*** Input material ***

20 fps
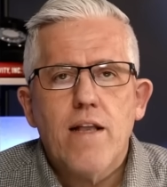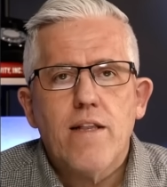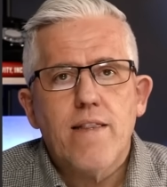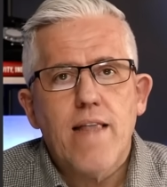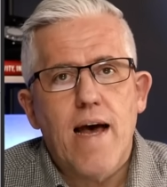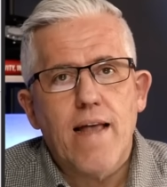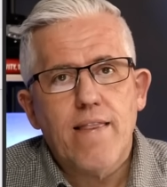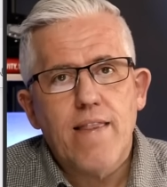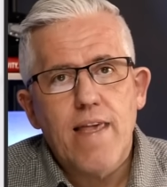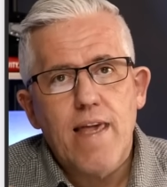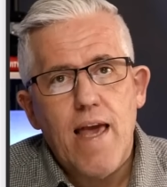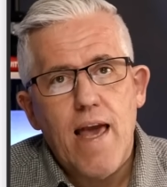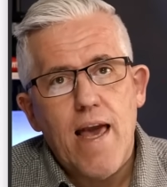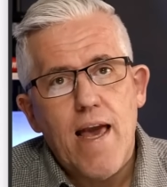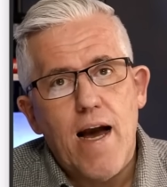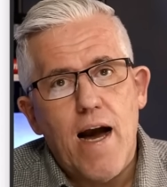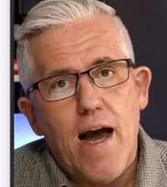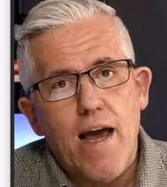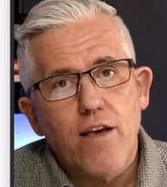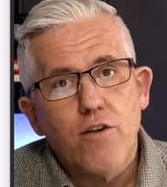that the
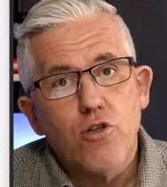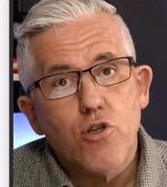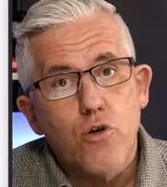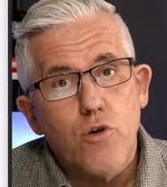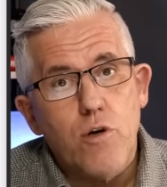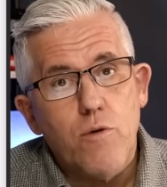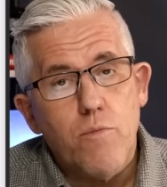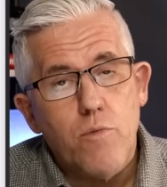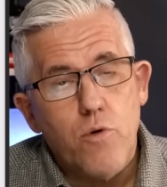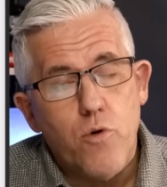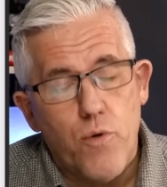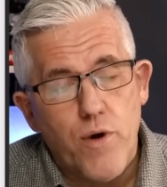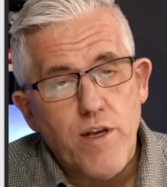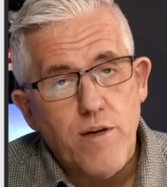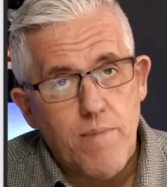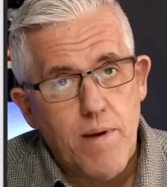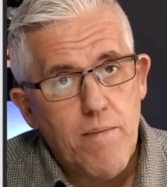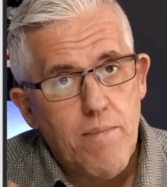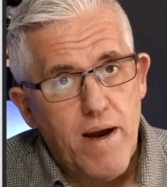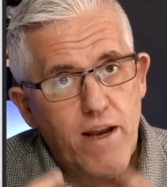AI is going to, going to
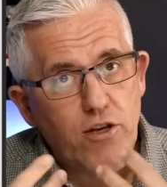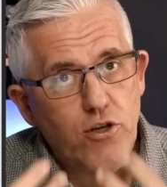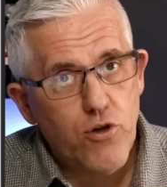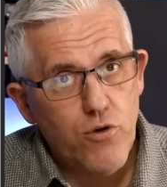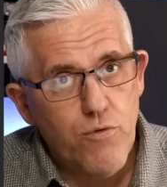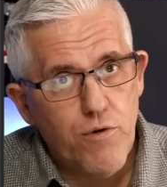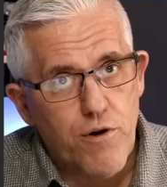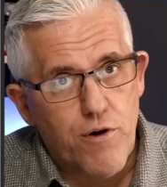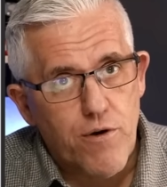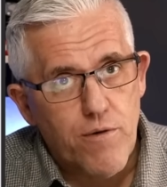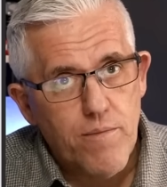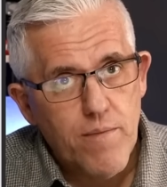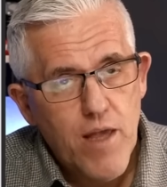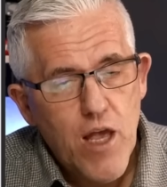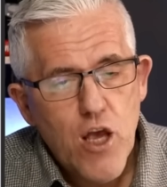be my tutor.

*** End of Input material ***
*** Input material ***

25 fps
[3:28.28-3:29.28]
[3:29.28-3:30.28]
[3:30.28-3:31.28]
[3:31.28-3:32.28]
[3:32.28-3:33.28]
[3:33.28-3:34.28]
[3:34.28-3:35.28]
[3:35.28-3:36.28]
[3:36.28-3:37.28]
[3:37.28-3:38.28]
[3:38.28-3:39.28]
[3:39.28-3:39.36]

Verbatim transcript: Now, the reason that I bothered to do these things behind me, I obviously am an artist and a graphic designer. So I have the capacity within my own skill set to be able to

*** End of Input material ***
*** Input material ***

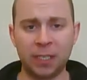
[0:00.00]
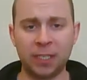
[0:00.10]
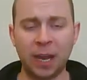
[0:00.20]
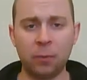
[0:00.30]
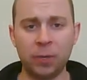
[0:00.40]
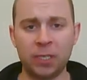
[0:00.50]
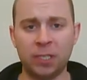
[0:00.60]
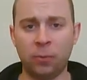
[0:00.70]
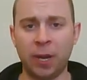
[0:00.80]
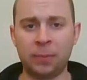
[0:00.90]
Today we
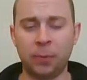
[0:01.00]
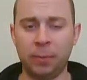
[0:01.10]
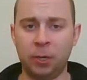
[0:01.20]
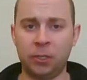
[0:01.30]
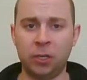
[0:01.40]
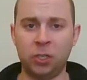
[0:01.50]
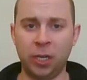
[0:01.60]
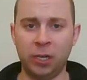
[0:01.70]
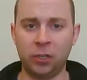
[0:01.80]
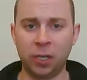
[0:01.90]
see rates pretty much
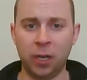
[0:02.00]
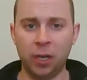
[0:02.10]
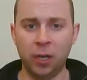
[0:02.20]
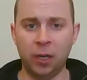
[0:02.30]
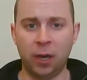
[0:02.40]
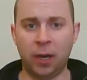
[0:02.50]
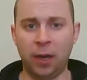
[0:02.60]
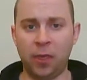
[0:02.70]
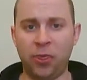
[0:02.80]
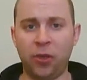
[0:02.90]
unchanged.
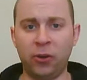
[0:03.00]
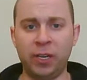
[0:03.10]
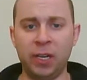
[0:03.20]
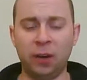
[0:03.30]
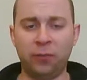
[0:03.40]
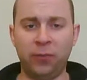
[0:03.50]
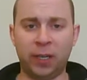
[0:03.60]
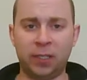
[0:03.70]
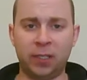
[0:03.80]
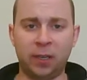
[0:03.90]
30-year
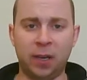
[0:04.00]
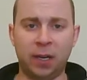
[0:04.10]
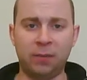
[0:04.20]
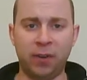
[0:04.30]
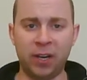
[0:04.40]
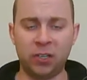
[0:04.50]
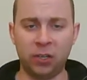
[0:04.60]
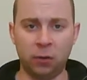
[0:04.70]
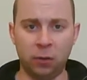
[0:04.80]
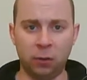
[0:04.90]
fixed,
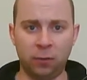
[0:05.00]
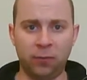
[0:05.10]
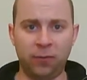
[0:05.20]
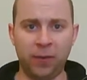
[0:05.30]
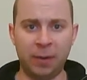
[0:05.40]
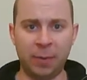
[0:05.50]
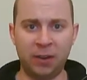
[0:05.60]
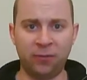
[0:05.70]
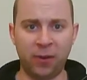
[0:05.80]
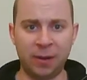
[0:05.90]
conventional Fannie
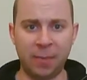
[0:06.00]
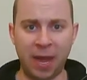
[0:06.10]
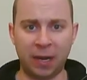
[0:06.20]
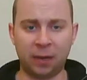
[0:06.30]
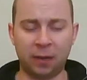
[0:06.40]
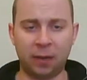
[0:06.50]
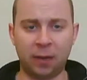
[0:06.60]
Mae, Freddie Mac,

*** End of Input material ***

§ What this task involves: All lines in the data above from the one with "[3:34.28-3:35.28]" through the one with "[3:39.28-3:39.36]" must be repeated exactly, and no others.

§ Answer to this task:
[3:34.28-3:35.28]
[3:35.28-3:36.28]
[3:36.28-3:37.28]
[3:37.28-3:38.28]
[3:38.28-3:39.28]
[3:39.28-3:39.36]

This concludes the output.